*Your instructions*:
Retype the listing that follows, leaving nothing out.

*Input data*:
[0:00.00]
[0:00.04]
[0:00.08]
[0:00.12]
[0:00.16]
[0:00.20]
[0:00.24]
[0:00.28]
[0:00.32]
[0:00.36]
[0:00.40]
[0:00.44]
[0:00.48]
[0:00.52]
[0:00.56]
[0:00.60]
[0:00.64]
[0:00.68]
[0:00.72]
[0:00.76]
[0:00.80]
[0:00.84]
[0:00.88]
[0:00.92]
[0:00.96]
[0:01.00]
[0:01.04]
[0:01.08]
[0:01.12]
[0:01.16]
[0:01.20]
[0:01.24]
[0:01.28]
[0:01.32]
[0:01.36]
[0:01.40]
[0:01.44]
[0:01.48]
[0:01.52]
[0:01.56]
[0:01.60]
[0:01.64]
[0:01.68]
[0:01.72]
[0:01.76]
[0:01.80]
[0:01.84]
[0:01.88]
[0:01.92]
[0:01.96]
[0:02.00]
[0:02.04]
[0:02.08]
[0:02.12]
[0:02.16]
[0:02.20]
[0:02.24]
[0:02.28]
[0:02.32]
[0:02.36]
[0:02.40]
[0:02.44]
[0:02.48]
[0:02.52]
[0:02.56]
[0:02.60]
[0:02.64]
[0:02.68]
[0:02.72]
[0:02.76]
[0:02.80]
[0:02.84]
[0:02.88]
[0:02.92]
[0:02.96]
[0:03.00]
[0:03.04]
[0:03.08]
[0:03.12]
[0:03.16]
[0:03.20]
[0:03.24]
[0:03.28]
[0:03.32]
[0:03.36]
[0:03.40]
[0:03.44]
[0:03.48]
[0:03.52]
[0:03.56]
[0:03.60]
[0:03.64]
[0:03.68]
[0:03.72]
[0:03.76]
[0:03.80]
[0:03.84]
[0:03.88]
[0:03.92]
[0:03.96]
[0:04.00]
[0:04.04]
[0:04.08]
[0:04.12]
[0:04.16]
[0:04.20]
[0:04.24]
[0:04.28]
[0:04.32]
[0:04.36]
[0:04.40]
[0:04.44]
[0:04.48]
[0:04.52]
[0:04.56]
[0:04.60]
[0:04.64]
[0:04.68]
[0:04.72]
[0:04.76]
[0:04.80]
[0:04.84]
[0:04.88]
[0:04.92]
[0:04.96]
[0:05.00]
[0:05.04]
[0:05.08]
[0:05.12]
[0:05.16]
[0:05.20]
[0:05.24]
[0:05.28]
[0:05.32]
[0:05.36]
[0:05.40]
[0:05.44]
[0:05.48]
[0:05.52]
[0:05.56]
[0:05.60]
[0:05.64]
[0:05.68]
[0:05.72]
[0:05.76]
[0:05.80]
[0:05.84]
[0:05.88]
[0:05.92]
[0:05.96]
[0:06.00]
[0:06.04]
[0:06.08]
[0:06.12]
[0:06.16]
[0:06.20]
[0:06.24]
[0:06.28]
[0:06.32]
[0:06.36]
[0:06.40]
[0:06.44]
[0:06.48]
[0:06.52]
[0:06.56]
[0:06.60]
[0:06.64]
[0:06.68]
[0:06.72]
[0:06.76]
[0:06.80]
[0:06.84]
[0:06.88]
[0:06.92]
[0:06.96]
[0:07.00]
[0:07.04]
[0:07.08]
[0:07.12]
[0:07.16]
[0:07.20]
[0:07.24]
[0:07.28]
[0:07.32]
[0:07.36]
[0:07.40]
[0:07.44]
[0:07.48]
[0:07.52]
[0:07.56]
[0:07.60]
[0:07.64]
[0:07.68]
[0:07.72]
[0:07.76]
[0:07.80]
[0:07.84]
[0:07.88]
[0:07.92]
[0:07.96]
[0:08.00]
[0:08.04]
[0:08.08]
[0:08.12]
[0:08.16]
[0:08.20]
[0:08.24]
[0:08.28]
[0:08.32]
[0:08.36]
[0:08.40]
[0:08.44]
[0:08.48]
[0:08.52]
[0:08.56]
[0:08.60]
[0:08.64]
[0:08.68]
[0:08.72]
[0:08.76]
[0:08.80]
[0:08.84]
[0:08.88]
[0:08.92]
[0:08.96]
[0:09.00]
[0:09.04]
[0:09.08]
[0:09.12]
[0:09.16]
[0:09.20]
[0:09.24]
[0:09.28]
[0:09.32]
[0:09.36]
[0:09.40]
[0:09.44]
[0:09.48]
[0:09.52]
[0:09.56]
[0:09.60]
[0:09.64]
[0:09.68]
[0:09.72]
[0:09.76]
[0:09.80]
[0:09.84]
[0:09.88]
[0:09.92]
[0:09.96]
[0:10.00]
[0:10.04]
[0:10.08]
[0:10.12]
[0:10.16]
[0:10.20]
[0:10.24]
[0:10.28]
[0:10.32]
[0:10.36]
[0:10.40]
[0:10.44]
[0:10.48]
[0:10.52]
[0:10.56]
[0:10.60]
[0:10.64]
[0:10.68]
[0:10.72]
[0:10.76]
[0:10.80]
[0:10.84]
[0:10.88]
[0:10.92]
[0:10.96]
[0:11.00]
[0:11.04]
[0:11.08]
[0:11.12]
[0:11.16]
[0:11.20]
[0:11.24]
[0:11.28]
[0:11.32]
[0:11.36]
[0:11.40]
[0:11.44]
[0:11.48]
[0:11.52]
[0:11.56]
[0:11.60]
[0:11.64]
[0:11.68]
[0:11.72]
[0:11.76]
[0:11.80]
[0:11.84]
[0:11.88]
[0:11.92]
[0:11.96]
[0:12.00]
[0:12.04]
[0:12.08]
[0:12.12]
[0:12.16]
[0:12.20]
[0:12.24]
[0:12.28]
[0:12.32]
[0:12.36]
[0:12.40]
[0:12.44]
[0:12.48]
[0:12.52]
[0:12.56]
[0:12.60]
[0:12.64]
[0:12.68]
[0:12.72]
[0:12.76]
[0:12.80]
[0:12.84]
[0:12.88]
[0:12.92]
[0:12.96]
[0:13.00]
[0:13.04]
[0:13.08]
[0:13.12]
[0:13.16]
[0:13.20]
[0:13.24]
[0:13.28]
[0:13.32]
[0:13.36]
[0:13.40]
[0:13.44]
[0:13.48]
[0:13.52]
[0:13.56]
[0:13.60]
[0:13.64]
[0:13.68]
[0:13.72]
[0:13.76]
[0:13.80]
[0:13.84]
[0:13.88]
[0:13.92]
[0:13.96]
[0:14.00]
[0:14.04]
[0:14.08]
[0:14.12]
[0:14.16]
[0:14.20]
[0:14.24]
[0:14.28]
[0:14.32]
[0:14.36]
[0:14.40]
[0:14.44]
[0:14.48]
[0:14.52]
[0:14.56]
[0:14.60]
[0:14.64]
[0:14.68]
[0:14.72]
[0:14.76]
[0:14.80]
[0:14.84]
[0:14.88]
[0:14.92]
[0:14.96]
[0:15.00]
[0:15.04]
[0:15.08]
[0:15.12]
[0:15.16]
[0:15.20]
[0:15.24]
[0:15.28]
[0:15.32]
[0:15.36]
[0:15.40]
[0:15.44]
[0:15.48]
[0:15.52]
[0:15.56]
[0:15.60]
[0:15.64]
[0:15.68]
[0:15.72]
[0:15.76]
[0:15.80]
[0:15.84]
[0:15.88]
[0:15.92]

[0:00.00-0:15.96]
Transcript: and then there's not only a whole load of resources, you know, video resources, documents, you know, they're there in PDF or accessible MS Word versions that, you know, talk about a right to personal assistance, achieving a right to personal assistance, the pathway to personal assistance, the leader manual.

*Result below*:
[0:00.00]
[0:00.04]
[0:00.08]
[0:00.12]
[0:00.16]
[0:00.20]
[0:00.24]
[0:00.28]
[0:00.32]
[0:00.36]
[0:00.40]
[0:00.44]
[0:00.48]
[0:00.52]
[0:00.56]
[0:00.60]
[0:00.64]
[0:00.68]
[0:00.72]
[0:00.76]
[0:00.80]
[0:00.84]
[0:00.88]
[0:00.92]
[0:00.96]
[0:01.00]
[0:01.04]
[0:01.08]
[0:01.12]
[0:01.16]
[0:01.20]
[0:01.24]
[0:01.28]
[0:01.32]
[0:01.36]
[0:01.40]
[0:01.44]
[0:01.48]
[0:01.52]
[0:01.56]
[0:01.60]
[0:01.64]
[0:01.68]
[0:01.72]
[0:01.76]
[0:01.80]
[0:01.84]
[0:01.88]
[0:01.92]
[0:01.96]
[0:02.00]
[0:02.04]
[0:02.08]
[0:02.12]
[0:02.16]
[0:02.20]
[0:02.24]
[0:02.28]
[0:02.32]
[0:02.36]
[0:02.40]
[0:02.44]
[0:02.48]
[0:02.52]
[0:02.56]
[0:02.60]
[0:02.64]
[0:02.68]
[0:02.72]
[0:02.76]
[0:02.80]
[0:02.84]
[0:02.88]
[0:02.92]
[0:02.96]
[0:03.00]
[0:03.04]
[0:03.08]
[0:03.12]
[0:03.16]
[0:03.20]
[0:03.24]
[0:03.28]
[0:03.32]
[0:03.36]
[0:03.40]
[0:03.44]
[0:03.48]
[0:03.52]
[0:03.56]
[0:03.60]
[0:03.64]
[0:03.68]
[0:03.72]
[0:03.76]
[0:03.80]
[0:03.84]
[0:03.88]
[0:03.92]
[0:03.96]
[0:04.00]
[0:04.04]
[0:04.08]
[0:04.12]
[0:04.16]
[0:04.20]
[0:04.24]
[0:04.28]
[0:04.32]
[0:04.36]
[0:04.40]
[0:04.44]
[0:04.48]
[0:04.52]
[0:04.56]
[0:04.60]
[0:04.64]
[0:04.68]
[0:04.72]
[0:04.76]
[0:04.80]
[0:04.84]
[0:04.88]
[0:04.92]
[0:04.96]
[0:05.00]
[0:05.04]
[0:05.08]
[0:05.12]
[0:05.16]
[0:05.20]
[0:05.24]
[0:05.28]
[0:05.32]
[0:05.36]
[0:05.40]
[0:05.44]
[0:05.48]
[0:05.52]
[0:05.56]
[0:05.60]
[0:05.64]
[0:05.68]
[0:05.72]
[0:05.76]
[0:05.80]
[0:05.84]
[0:05.88]
[0:05.92]
[0:05.96]
[0:06.00]
[0:06.04]
[0:06.08]
[0:06.12]
[0:06.16]
[0:06.20]
[0:06.24]
[0:06.28]
[0:06.32]
[0:06.36]
[0:06.40]
[0:06.44]
[0:06.48]
[0:06.52]
[0:06.56]
[0:06.60]
[0:06.64]
[0:06.68]
[0:06.72]
[0:06.76]
[0:06.80]
[0:06.84]
[0:06.88]
[0:06.92]
[0:06.96]
[0:07.00]
[0:07.04]
[0:07.08]
[0:07.12]
[0:07.16]
[0:07.20]
[0:07.24]
[0:07.28]
[0:07.32]
[0:07.36]
[0:07.40]
[0:07.44]
[0:07.48]
[0:07.52]
[0:07.56]
[0:07.60]
[0:07.64]
[0:07.68]
[0:07.72]
[0:07.76]
[0:07.80]
[0:07.84]
[0:07.88]
[0:07.92]
[0:07.96]
[0:08.00]
[0:08.04]
[0:08.08]
[0:08.12]
[0:08.16]
[0:08.20]
[0:08.24]
[0:08.28]
[0:08.32]
[0:08.36]
[0:08.40]
[0:08.44]
[0:08.48]
[0:08.52]
[0:08.56]
[0:08.60]
[0:08.64]
[0:08.68]
[0:08.72]
[0:08.76]
[0:08.80]
[0:08.84]
[0:08.88]
[0:08.92]
[0:08.96]
[0:09.00]
[0:09.04]
[0:09.08]
[0:09.12]
[0:09.16]
[0:09.20]
[0:09.24]
[0:09.28]
[0:09.32]
[0:09.36]
[0:09.40]
[0:09.44]
[0:09.48]
[0:09.52]
[0:09.56]
[0:09.60]
[0:09.64]
[0:09.68]
[0:09.72]
[0:09.76]
[0:09.80]
[0:09.84]
[0:09.88]
[0:09.92]
[0:09.96]
[0:10.00]
[0:10.04]
[0:10.08]
[0:10.12]
[0:10.16]
[0:10.20]
[0:10.24]
[0:10.28]
[0:10.32]
[0:10.36]
[0:10.40]
[0:10.44]
[0:10.48]
[0:10.52]
[0:10.56]
[0:10.60]
[0:10.64]
[0:10.68]
[0:10.72]
[0:10.76]
[0:10.80]
[0:10.84]
[0:10.88]
[0:10.92]
[0:10.96]
[0:11.00]
[0:11.04]
[0:11.08]
[0:11.12]
[0:11.16]
[0:11.20]
[0:11.24]
[0:11.28]
[0:11.32]
[0:11.36]
[0:11.40]
[0:11.44]
[0:11.48]
[0:11.52]
[0:11.56]
[0:11.60]
[0:11.64]
[0:11.68]
[0:11.72]
[0:11.76]
[0:11.80]
[0:11.84]
[0:11.88]
[0:11.92]
[0:11.96]
[0:12.00]
[0:12.04]
[0:12.08]
[0:12.12]
[0:12.16]
[0:12.20]
[0:12.24]
[0:12.28]
[0:12.32]
[0:12.36]
[0:12.40]
[0:12.44]
[0:12.48]
[0:12.52]
[0:12.56]
[0:12.60]
[0:12.64]
[0:12.68]
[0:12.72]
[0:12.76]
[0:12.80]
[0:12.84]
[0:12.88]
[0:12.92]
[0:12.96]
[0:13.00]
[0:13.04]
[0:13.08]
[0:13.12]
[0:13.16]
[0:13.20]
[0:13.24]
[0:13.28]
[0:13.32]
[0:13.36]
[0:13.40]
[0:13.44]
[0:13.48]
[0:13.52]
[0:13.56]
[0:13.60]
[0:13.64]
[0:13.68]
[0:13.72]
[0:13.76]
[0:13.80]
[0:13.84]
[0:13.88]
[0:13.92]
[0:13.96]
[0:14.00]
[0:14.04]
[0:14.08]
[0:14.12]
[0:14.16]
[0:14.20]
[0:14.24]
[0:14.28]
[0:14.32]
[0:14.36]
[0:14.40]
[0:14.44]
[0:14.48]
[0:14.52]
[0:14.56]
[0:14.60]
[0:14.64]
[0:14.68]
[0:14.72]
[0:14.76]
[0:14.80]
[0:14.84]
[0:14.88]
[0:14.92]
[0:14.96]
[0:15.00]
[0:15.04]
[0:15.08]
[0:15.12]
[0:15.16]
[0:15.20]
[0:15.24]
[0:15.28]
[0:15.32]
[0:15.36]
[0:15.40]
[0:15.44]
[0:15.48]
[0:15.52]
[0:15.56]
[0:15.60]
[0:15.64]
[0:15.68]
[0:15.72]
[0:15.76]
[0:15.80]
[0:15.84]
[0:15.88]
[0:15.92]

[0:00.00-0:15.96]
Transcript: and then there's not only a whole load of resources, you know, video resources, documents, you know, they're there in PDF or accessible MS Word versions that, you know, talk about a right to personal assistance, achieving a right to personal assistance, the pathway to personal assistance, the leader manual.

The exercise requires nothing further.